The other type of work focused on collecting training data from the Web. As more data is being put on the Web every day, there is a great potential to exploit the Web and devise algorithms that automatically fetch effective training data for diverse topics. A major challenge for Web-based methods is the way to locate quality training data by sending effective queries, e.g., class names, to search engines. This type of works can be found in (Huang, Chuang, & Chien, 2004; Huang, Lin, & Chien, 2005; Hung & Chien, 2004, 2007), which present an approach that assumes the search results initially returned from a class name are relevant to the class. Then the search results are treated as auto-labeled and additional associated terms with the class names are extracted from the labeled data. By sending the class names together with the associated terms, appropriate training documents can be retrieved automatically. Although generating queries is more convenient than manually collecting training data, the quality of the initial search results may not always be good especially when the given classes have multiple concepts. For example, the concepts of class “Apple” include company and fruit. Such a problem can be observed widely in various applications.
The goal of this paper is, given a set of concept classes, to automatically acquire training corpus based merely on the names of the given classes. Similar to our previous attempts, we employ a technique to produce keywords by expanding the concepts encompassed in the class names, query the search engines, and use the returned snippets as training instances in the subsequent classification tasks. Two issues may arise with this technique. First, the given class names are usually very short and ambiguous, making search results less relevant to the classes. Secondly, the expanded keywords generated from different classes may be very close to each other so that the corresponding search-result snippets have little discrimination power to distinguish one class from the others.

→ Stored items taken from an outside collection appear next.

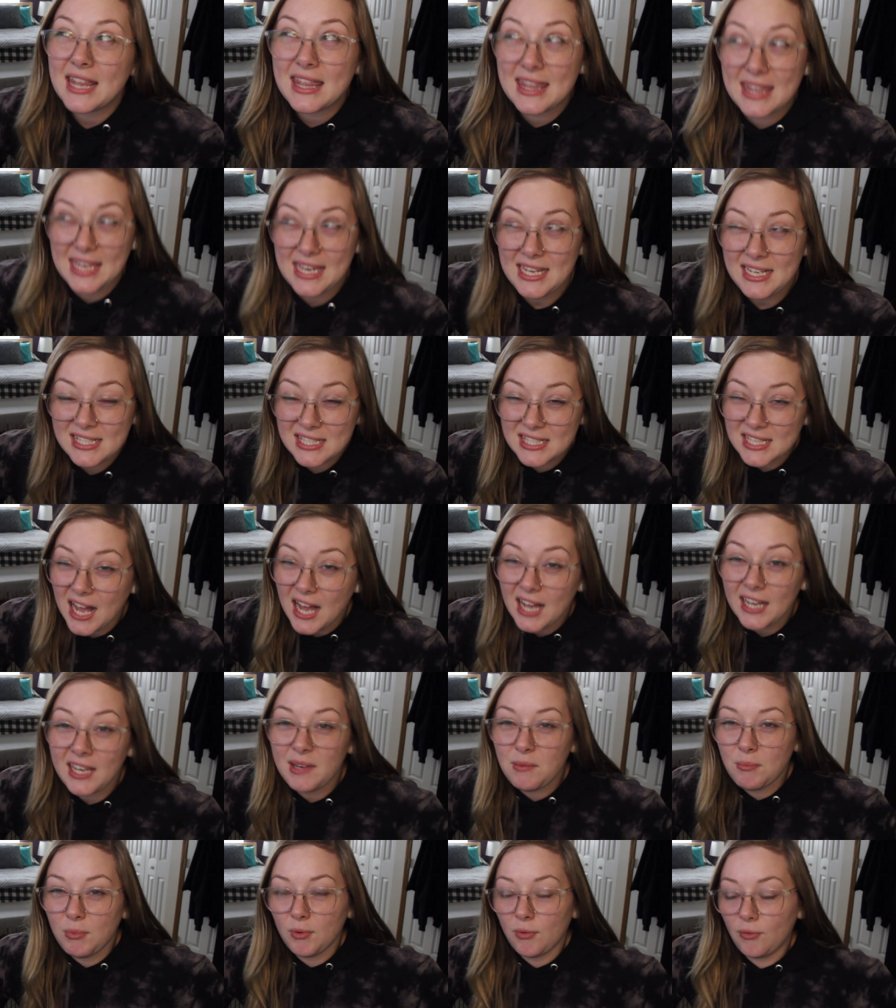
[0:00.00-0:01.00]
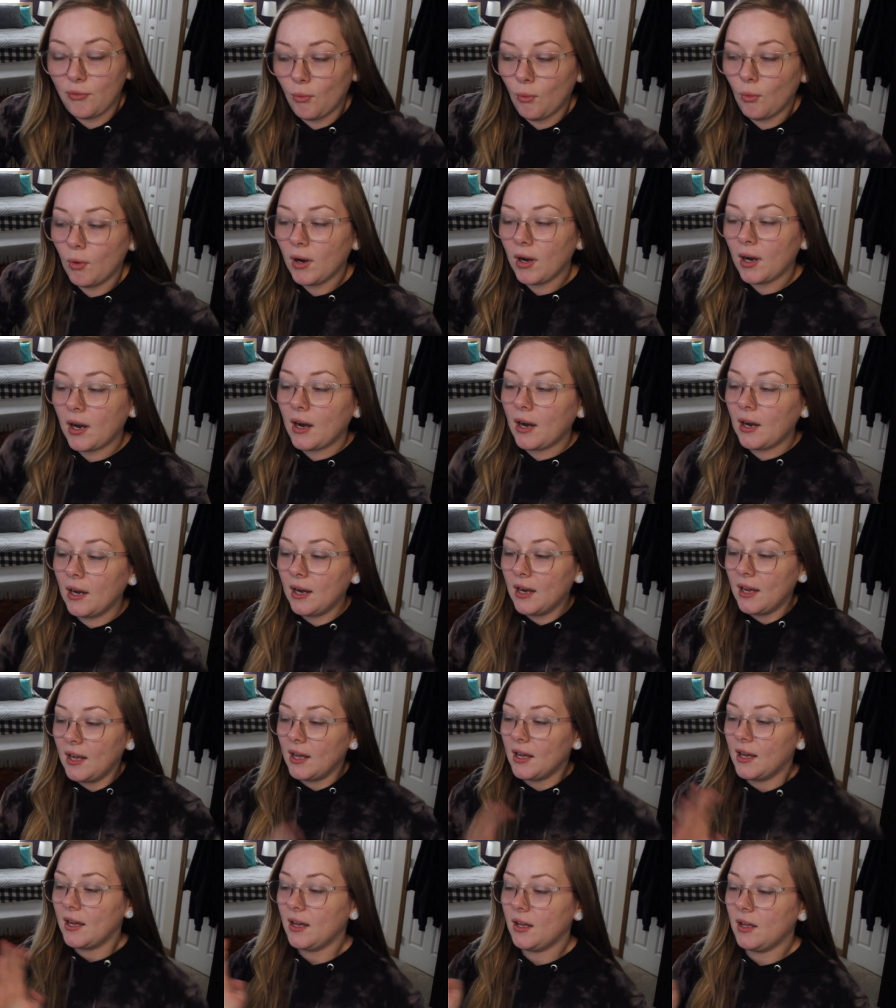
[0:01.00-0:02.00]
I think, sake before.
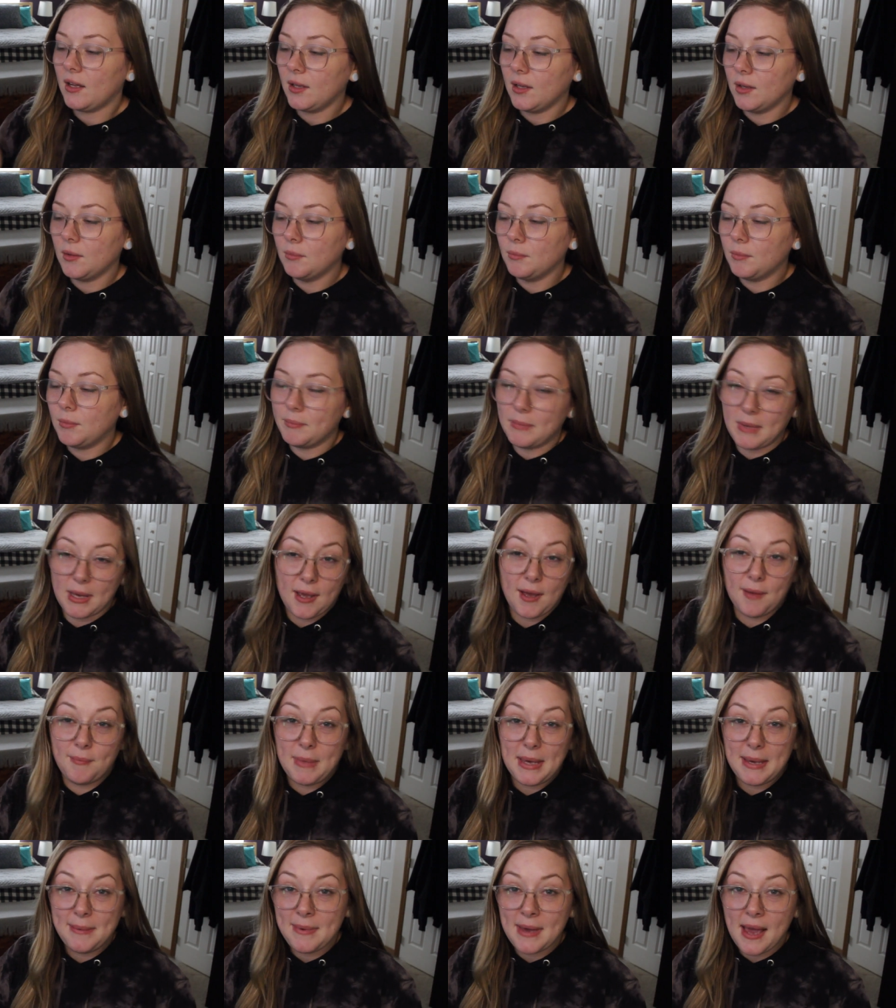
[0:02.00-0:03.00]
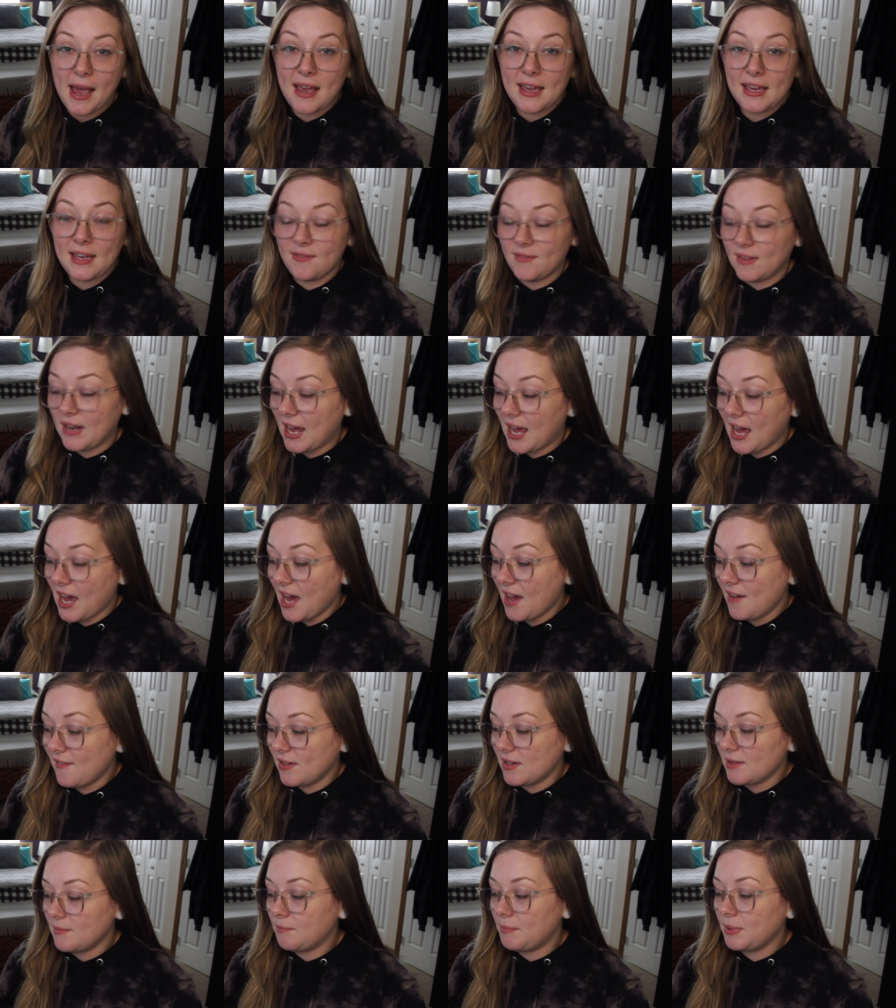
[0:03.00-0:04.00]
Um, maybe I even
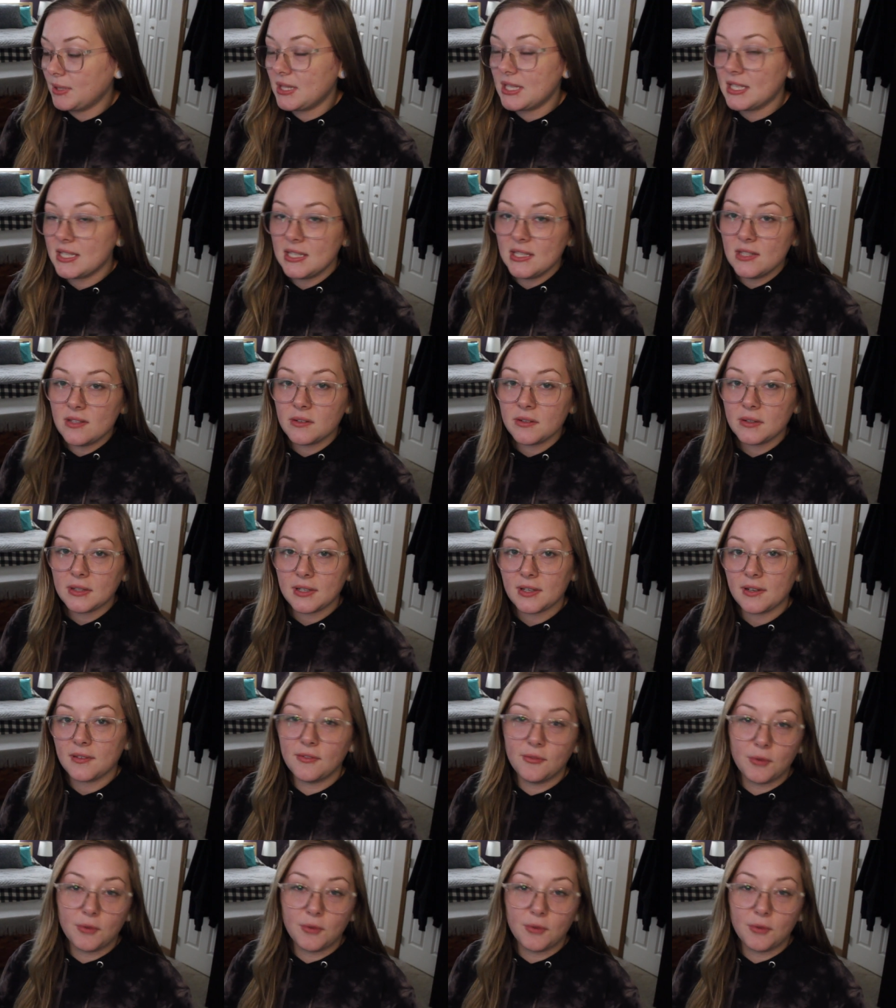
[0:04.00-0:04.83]
haven't, but this is only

We present two concept expansion methods to deal with these problems, respectively. The first method, expansion by common concepts, aims at alleviating the problem of ambiguous class names. The method utilizes the relations among the classes to discover their common concepts. For example, “company” could be one of the common concepts of classes “Apple” and “Microsoft”. Combined with the common concepts, relevant training documents to the given classes can be retrieved. The second method, expansion by discriminative concepts, aims at finding discriminative concepts among the given classes. For example, “iPod” could be one of the unique concepts of class “Apple”. Combined with the discriminative concepts, effective training documents that distinguish one class from another can be retrieved.